Eat Frequent Smaller Meals

Eating frequent smaller meals throughout the day can help speed up your metabolism, resulting in more calories being burnt throughout the day. But how does it work?

To put it very simply, when you don't eat for a long period of time your blood sugar levels drop, then when you eat again they spike. When your blood sugar spikes that causes there to be excess insulin in your blood. When there is excess insulin in your blood your body stores fat more easily.


Therefore, under eating or going long periods without eating can actually have the reverse effect on your goals. It can cause your body to store fat rather than burn it and as a result assist in slowing down your metabolism. This is because when you are under consuming calories your body goes into ‘survival mode’, hanging on to everything it can as it doesn't know when the next meal will be coming. A slow metabolism = greater fat storage.


This is why people who consistently starve themselves or partake in a ‘meal replacement' fad diet gain weight soon after finishing the diet. Sure, during the diet they have lost ‘weight’ (both muscle and fat) but they have also slowed down their metabolism and turned their body into a ‘fat storing’ rather than ‘fat burning’ machine.

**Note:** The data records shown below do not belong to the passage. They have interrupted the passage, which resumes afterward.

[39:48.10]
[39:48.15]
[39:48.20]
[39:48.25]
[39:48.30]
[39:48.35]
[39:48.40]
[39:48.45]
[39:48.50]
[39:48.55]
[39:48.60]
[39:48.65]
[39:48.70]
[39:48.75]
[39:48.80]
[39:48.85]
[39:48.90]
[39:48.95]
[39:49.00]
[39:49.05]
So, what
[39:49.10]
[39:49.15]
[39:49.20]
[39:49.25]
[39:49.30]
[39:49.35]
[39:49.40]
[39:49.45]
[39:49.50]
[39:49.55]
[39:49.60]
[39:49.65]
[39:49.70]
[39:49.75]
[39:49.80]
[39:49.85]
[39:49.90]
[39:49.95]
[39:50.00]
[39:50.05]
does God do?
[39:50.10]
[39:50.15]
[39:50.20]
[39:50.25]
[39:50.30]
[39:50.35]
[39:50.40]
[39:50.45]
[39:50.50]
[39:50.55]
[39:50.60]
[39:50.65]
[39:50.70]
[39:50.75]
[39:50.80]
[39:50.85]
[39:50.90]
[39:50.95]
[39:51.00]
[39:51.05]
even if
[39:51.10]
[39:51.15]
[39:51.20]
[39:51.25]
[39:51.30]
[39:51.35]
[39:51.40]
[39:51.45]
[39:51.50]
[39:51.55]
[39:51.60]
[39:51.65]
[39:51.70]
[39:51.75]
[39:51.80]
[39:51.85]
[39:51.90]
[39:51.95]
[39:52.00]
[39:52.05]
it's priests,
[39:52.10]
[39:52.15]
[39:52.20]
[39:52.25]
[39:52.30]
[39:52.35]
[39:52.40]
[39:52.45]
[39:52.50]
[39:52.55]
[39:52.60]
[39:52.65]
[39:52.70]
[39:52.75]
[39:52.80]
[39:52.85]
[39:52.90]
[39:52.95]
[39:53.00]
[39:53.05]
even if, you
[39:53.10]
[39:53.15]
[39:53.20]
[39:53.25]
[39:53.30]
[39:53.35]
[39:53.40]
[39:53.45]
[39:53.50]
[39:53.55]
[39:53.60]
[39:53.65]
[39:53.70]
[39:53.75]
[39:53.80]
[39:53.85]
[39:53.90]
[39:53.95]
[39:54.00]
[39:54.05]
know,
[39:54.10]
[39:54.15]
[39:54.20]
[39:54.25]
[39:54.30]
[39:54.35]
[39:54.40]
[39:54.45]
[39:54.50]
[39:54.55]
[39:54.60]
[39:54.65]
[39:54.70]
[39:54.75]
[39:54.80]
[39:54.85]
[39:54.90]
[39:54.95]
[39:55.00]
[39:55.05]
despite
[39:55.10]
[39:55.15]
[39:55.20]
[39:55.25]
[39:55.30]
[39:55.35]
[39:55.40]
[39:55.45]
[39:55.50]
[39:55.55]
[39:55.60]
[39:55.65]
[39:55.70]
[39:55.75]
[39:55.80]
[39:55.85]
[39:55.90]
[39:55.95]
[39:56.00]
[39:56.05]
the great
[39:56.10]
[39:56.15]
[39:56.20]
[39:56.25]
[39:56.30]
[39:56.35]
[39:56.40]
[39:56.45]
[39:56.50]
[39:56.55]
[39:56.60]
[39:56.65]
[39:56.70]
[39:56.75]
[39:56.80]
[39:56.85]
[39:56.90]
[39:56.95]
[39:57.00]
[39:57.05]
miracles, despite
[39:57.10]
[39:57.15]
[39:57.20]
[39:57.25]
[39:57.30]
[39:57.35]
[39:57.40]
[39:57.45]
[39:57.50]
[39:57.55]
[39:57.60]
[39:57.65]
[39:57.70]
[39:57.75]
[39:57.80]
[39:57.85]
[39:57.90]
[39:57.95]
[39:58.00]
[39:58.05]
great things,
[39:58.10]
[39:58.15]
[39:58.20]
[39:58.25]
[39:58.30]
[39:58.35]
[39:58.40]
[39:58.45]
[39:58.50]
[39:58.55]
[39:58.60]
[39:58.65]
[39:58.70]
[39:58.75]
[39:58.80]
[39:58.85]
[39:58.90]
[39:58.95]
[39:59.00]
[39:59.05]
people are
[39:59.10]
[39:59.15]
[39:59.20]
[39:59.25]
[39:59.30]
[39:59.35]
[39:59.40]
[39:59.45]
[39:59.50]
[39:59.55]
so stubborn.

Also, if we are consuming frequent meals throughout the day we reduce the chance of binging on whatever food we can get our hands on when hunger strikes - which is usually junk food. The longer you wait between meals, the hungrier you get, and the more likely you are to overeat. After about 3 hours without food, blood sugar begins to fall, after 4 hours, your body has already digested whatever you ate earlier and once you’ve crossed the 5 hour mark, your blood sugar begins to plummet, and you grab whatever you can to refuel. Eating frequently will help keep your blood sugar levels balanced throughout the day.


Another benefit is consistent eating has been proven to assist in helping you build muscle. As our body can only metabolise so much protein at one time, consuming your required protein intake over a number of smaller meals increases the amount of protein your body actually utilises and as we know, protein helps build muscle mass, which helps burn fat.


So how do we change to a fat burning machine and speed up our metabolism?

The answer; proper nutrition. Eat 4-6 portion-controlled, balanced meals every 3-4 hours throughout the day, and remember the quality of your food is just as important as the quantity. Ensuring your meals contain a mix of protein, good fats and fibre-rich complex carbohydrates will give you that feeling of satiety (fullness) and keep your metabolism fired up.


Still struggling with the concept? Think of this way; If you have a camp fire burning and you don't add wood to it, eventually it will burn out. But if you add a little wood every few hours, the fire will continue to burn. Our metabolism is the same, never or rarely feed it and it will slow down, feed it every few hours and it has no choice but to speed up! Faster metabolism = more fat burning, less fat storage.


And really, who doesn't love to eat!